C function replace a byte in a specific index of a parameter

Question

So I'm using the following code:

unsigned long replaceByte(unsigned long original,unsigned char newByte,int indexToReplace)
{
    int shift = 8 * indexToReplace;
        unsigned long value = newByte << shift;
        unsigned long mask = 0xff << shift;

        return (~mask & original) | value;
}

I have a given word with |w| bytes.

• Bytes are numbered from 0(least significant) to w/8-1(most significant).

For example:

replaceByte(unsigned long original, unsigned char newByte, int indexToReplace)
correct answer:
replaceByte(0x12345678CDEF3456, 0xAB, 2) --> 0x1234AB78CDEF3456
                       (my code's output is: 0x12345678CDAB3456)
correct answer:
replaceByte(0x12345678CDEF3456, 0xAB, 0) --> 0xAB345678CDEF3456
                       (my code's output is: 0x12345678cdef34AB)

I thought I need to check whether the system is a big endian or a little endian because my code changes the exact opposite bytes. Lets say for example it changes the MSB instead of the LSB. But... I realized that it does not matter because i'm working with bits.

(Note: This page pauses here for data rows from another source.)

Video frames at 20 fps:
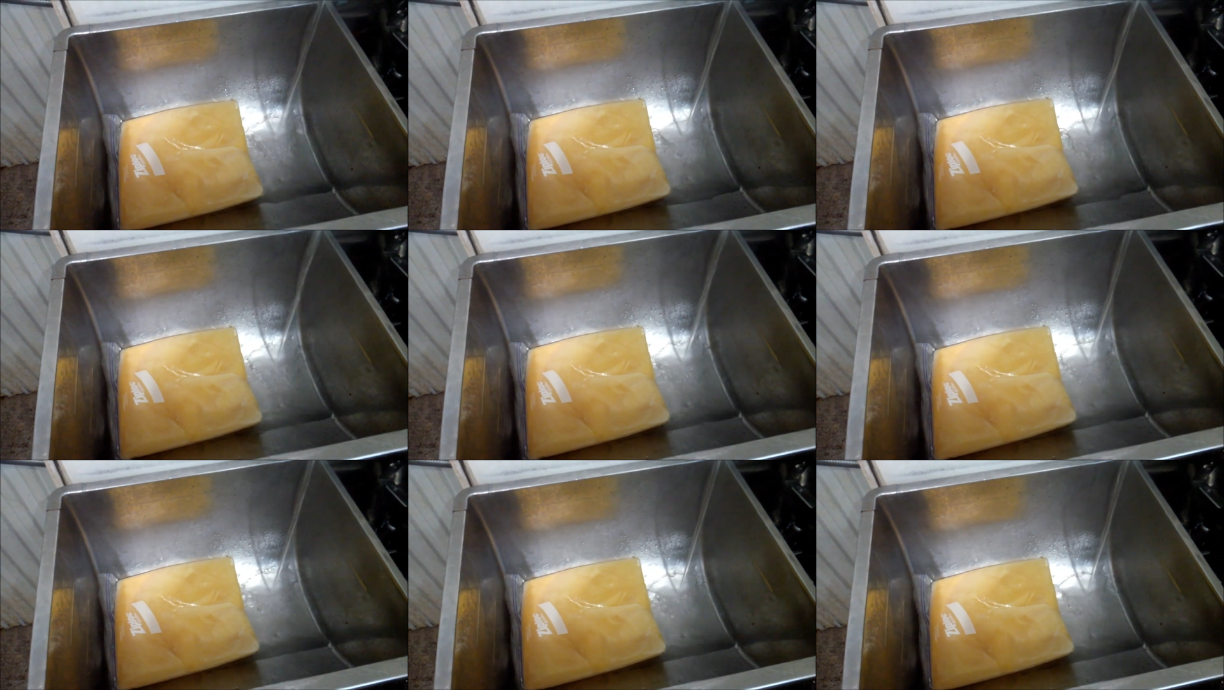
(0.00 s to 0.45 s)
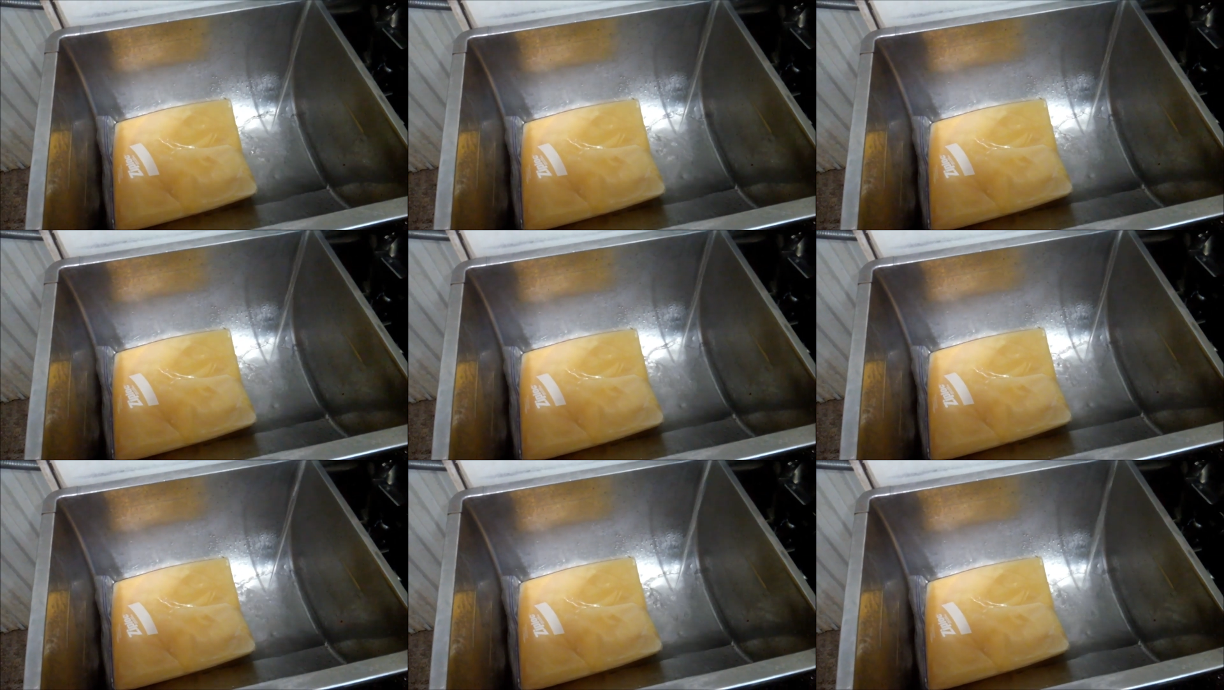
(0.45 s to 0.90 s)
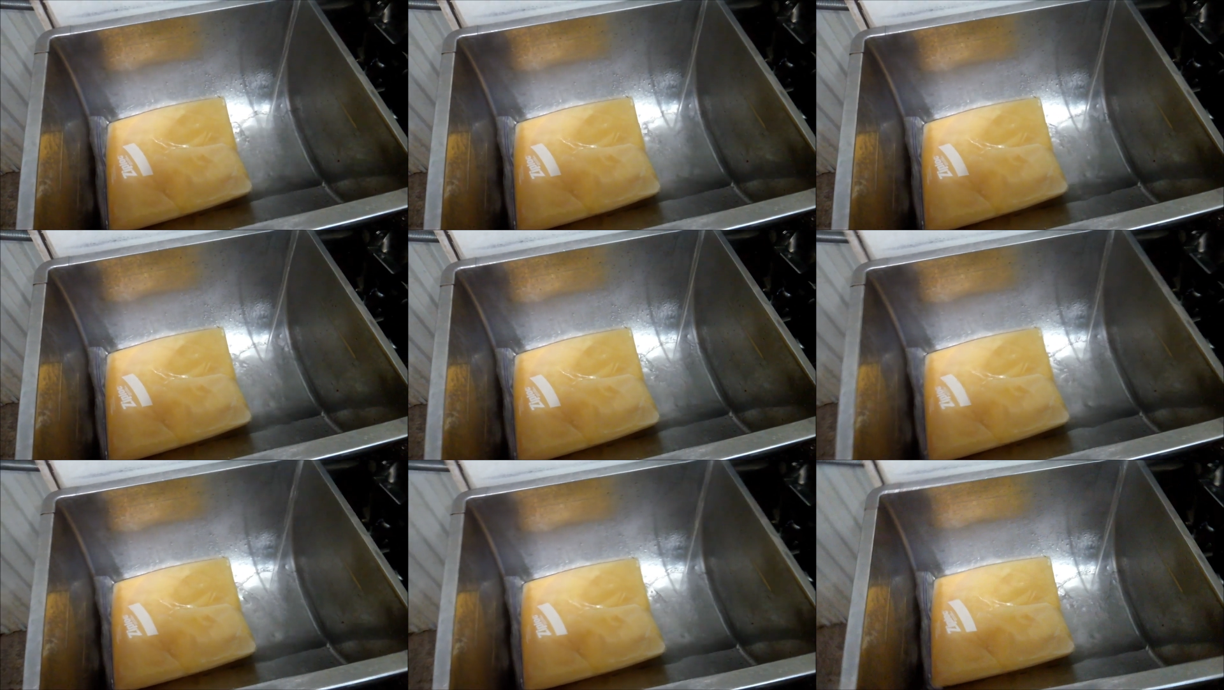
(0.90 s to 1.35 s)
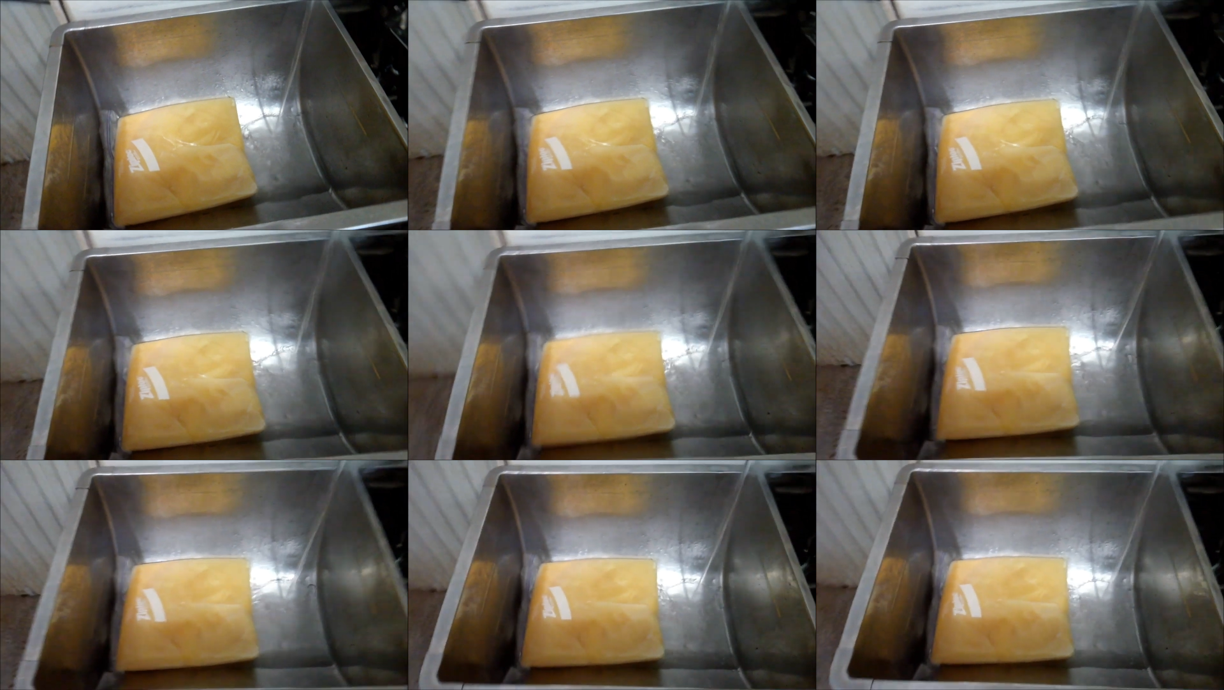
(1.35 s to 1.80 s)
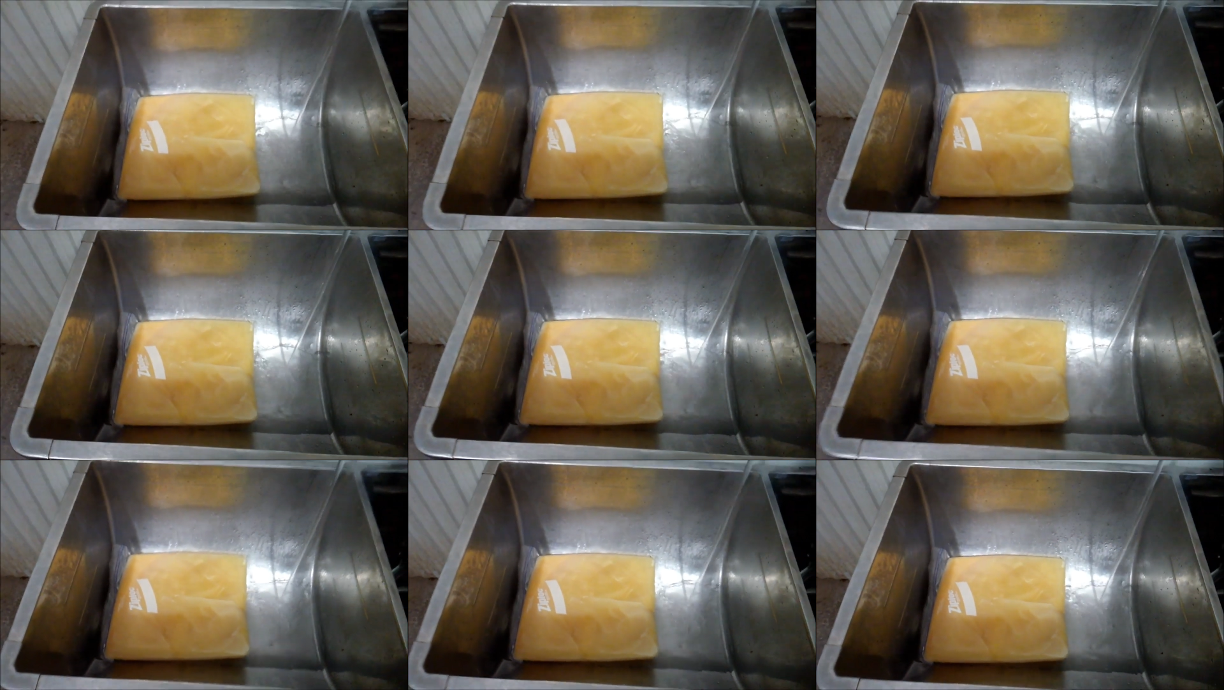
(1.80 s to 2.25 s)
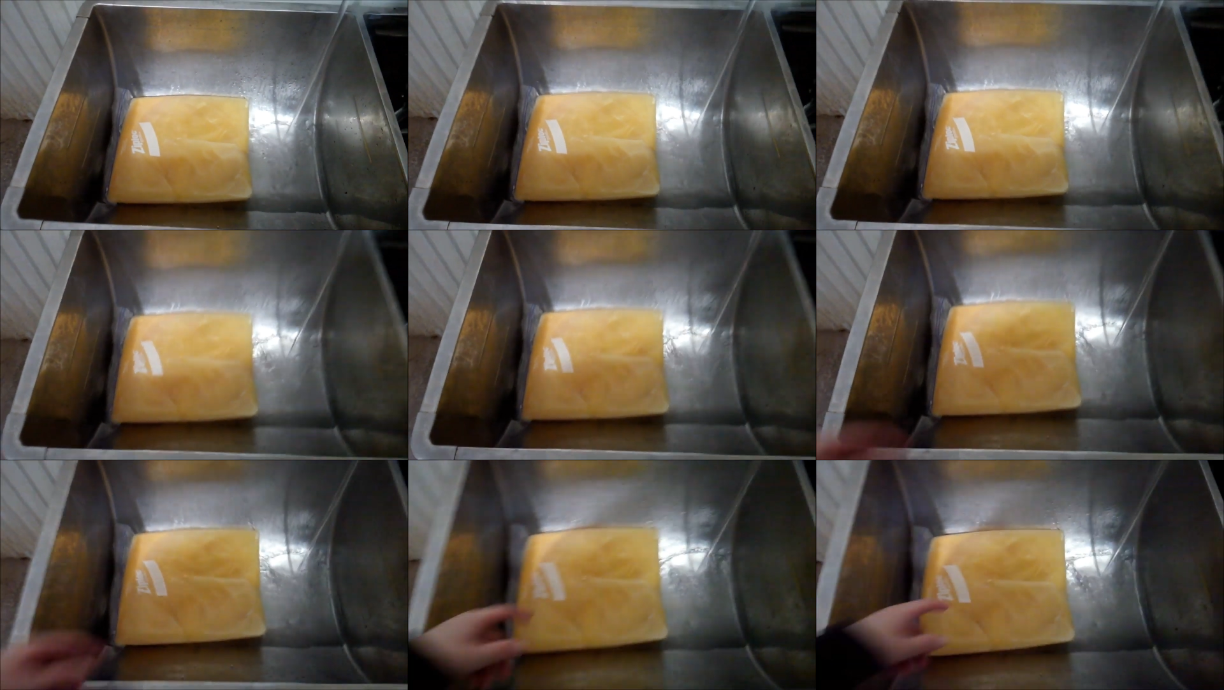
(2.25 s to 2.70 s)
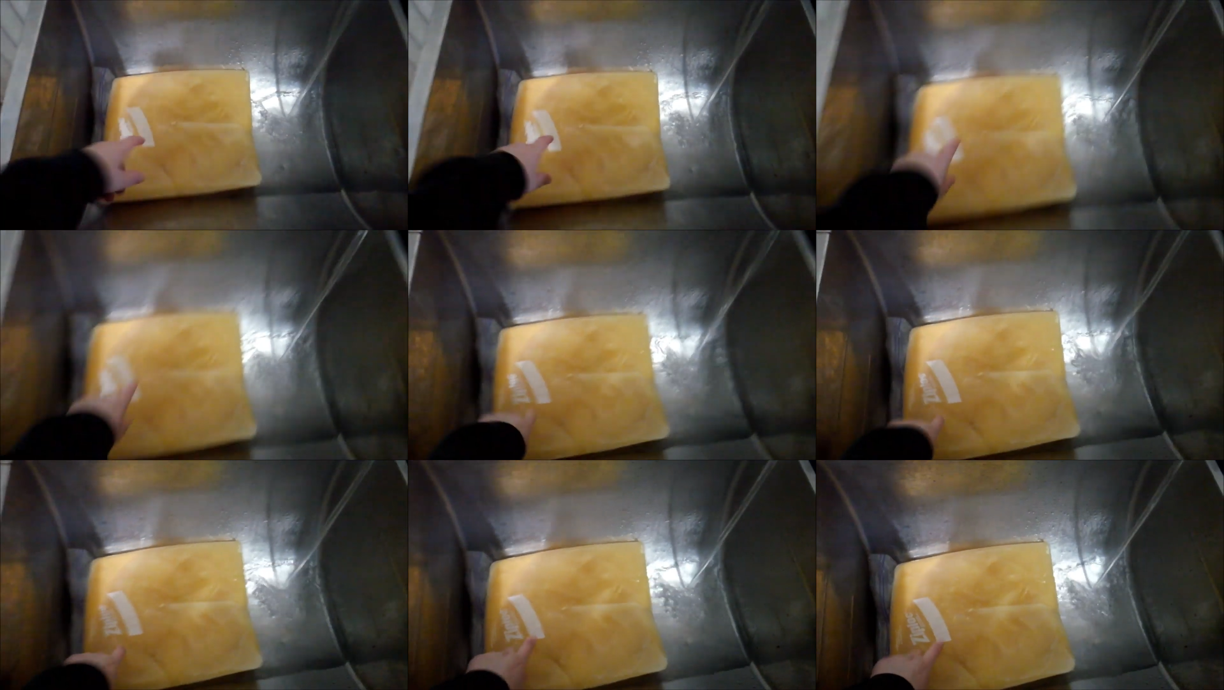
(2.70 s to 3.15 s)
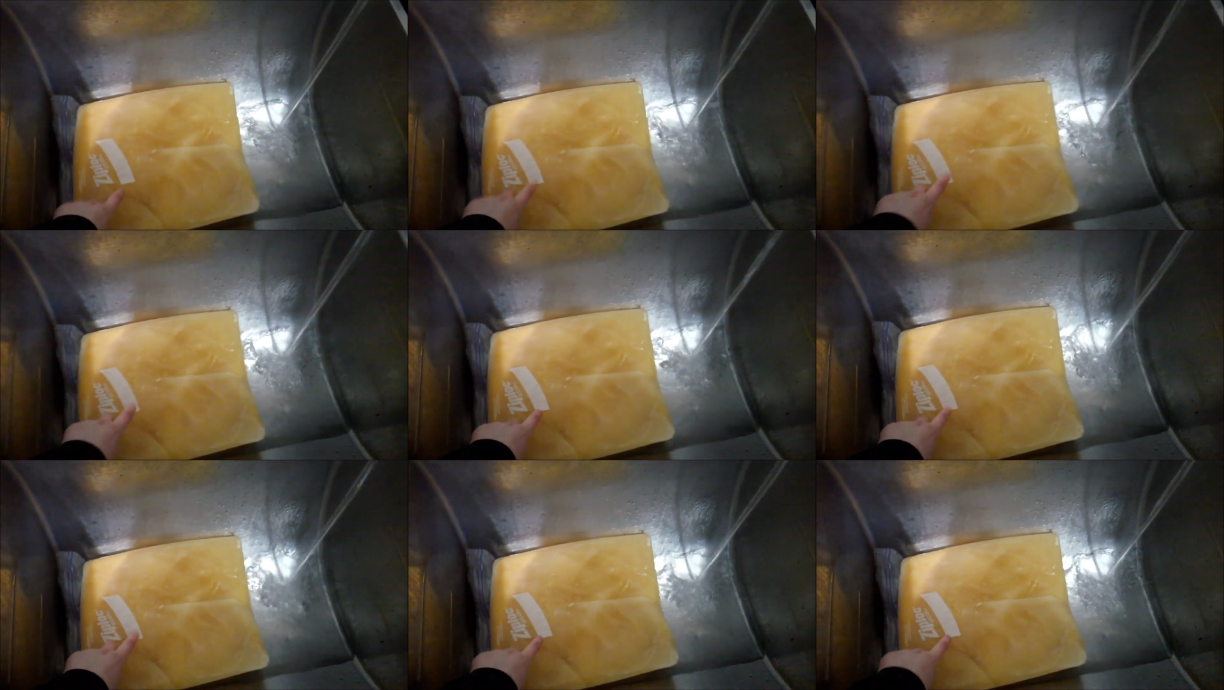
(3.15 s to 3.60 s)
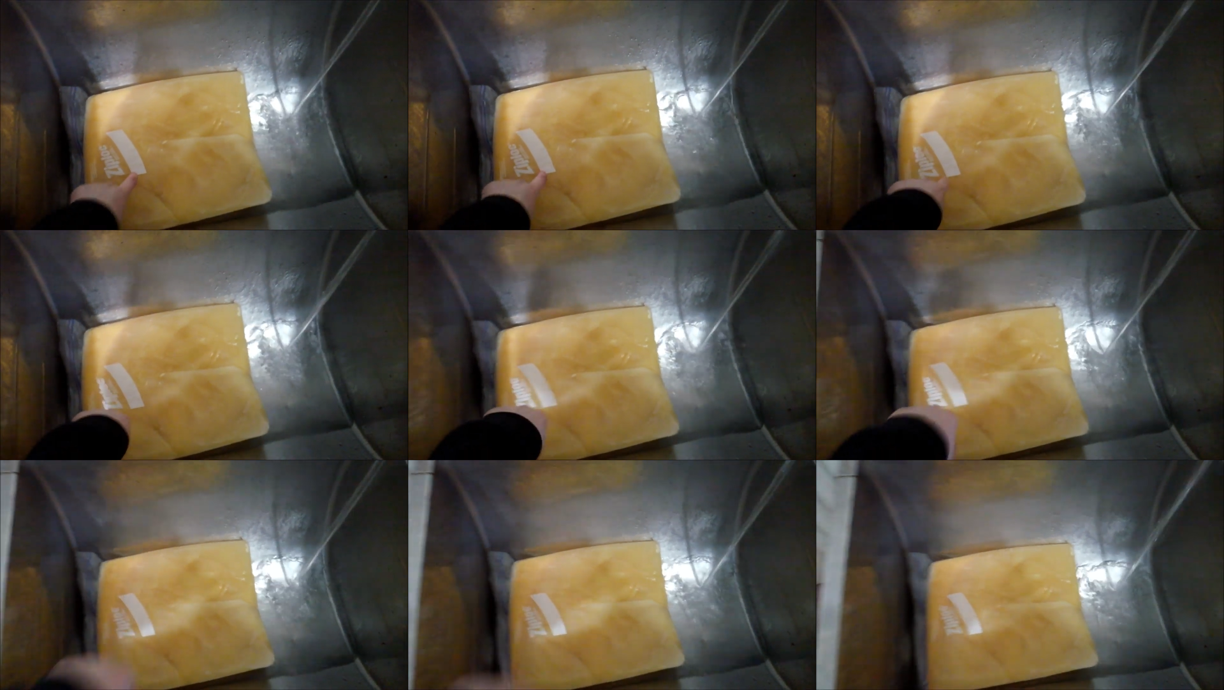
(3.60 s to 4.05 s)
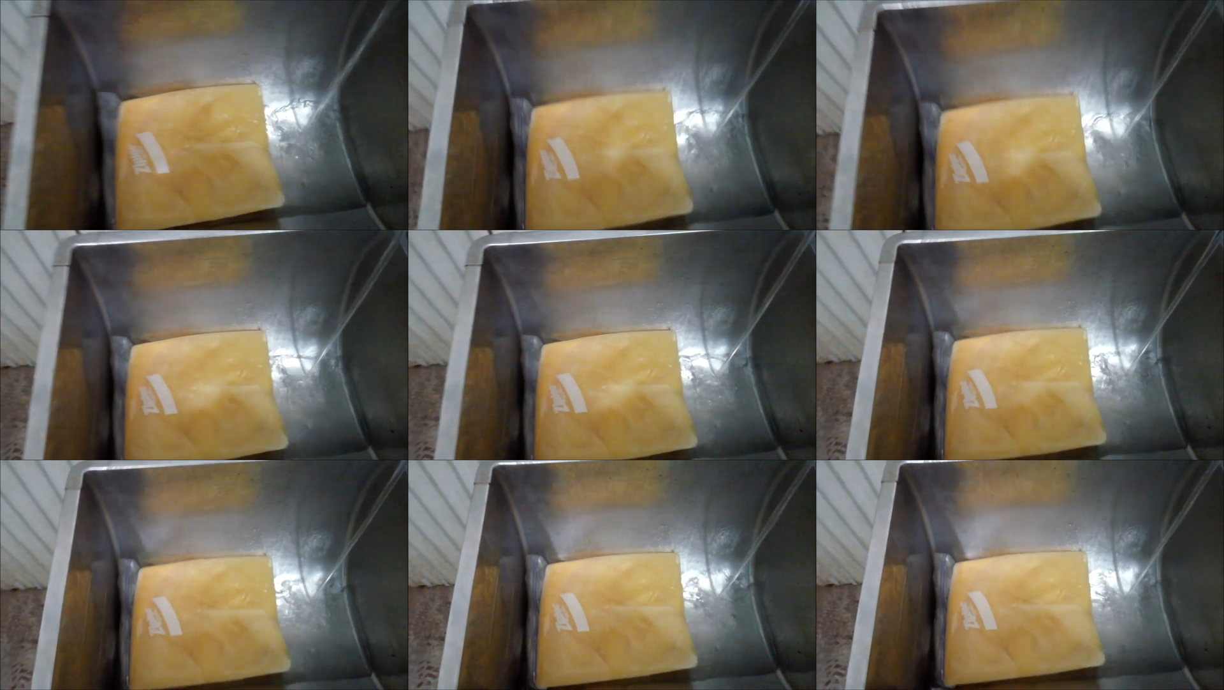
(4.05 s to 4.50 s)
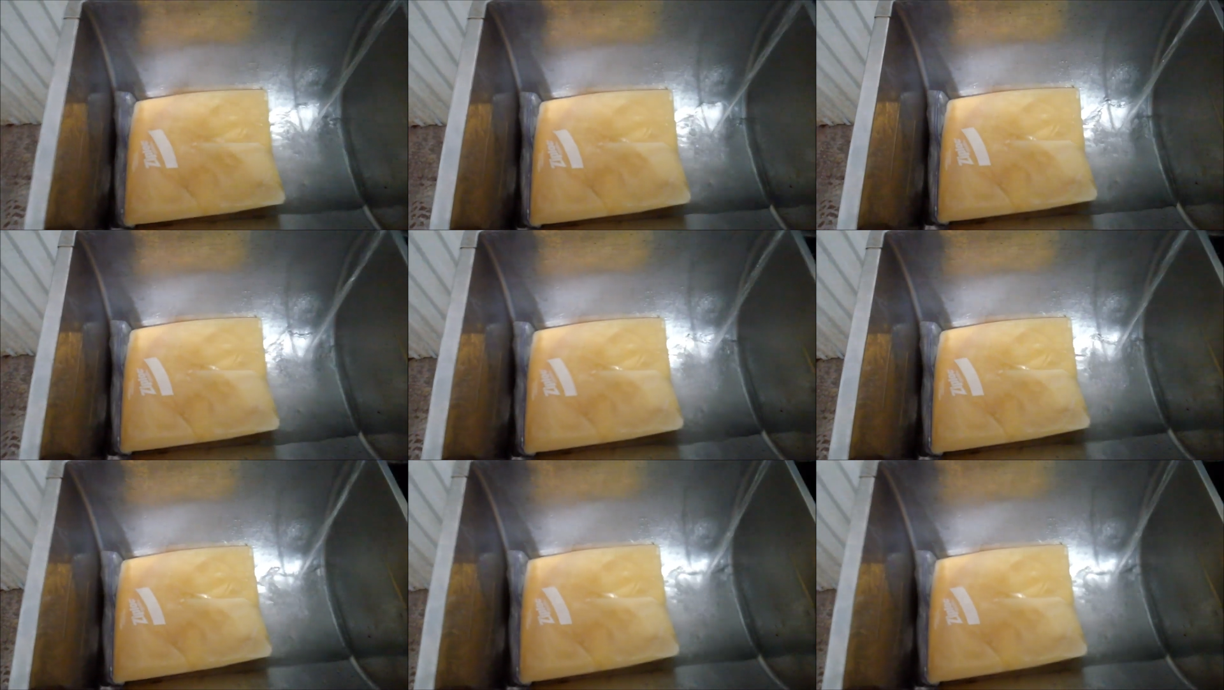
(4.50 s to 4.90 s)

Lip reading: Nobody's mouth can be seen.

As you can see, the code here changes the wrong index:

(!) Error in index: 0. Output: 0x123456789abcdeff
Answer: 0xff3456789abcdeab

 (!) Error in index: 1. Output: 0x123456789abcffab
Answer: 0x12ff56789abcdeab

(!) Error in index: 2. Output: 0x123456789affdeab
Answer: 0x1234ff789abcdeab

 (!) Error in index: 3. Output: 0xffffffffffbcdeab
Answer: 0x123456ff9abcdeab

 (!) Error in index: 4. Output: 0x123456789abcdeff
 Answer: 0x12345678ffbcdeab

(!) Error in index: 5. Output: 0x123456789abcffab
 Answer: 0x123456789affdeab

 (!) Error in index: 6. Output: 0x123456789affdeab
 Answer: 0x123456789abcffab

Well, I thought about changing my code to something with arrays, just to get a number -> run on it as an array -> change the needed index -> and that's it. But.. I couldn't write it correctly so I stick to the shifting thing (which I can't write correctly as well). This is my attempt:

    unsigned long replaceByte(unsigned long original, unsigned char newByte, int indexToReplace){
    int size = (sizeof(unsigned long));
char a[size];
for (int i=0; i<size; i++){
if (i=0)
a[0] = original & 0xff;
else
a[i] = original>>(8*i) & 0xff;
}
a[indexToReplace] = newByte;
......// stuck
 }

I'm not allowed to use long long, uint_fast64_t or reinterpret_cast or any other "externals" things.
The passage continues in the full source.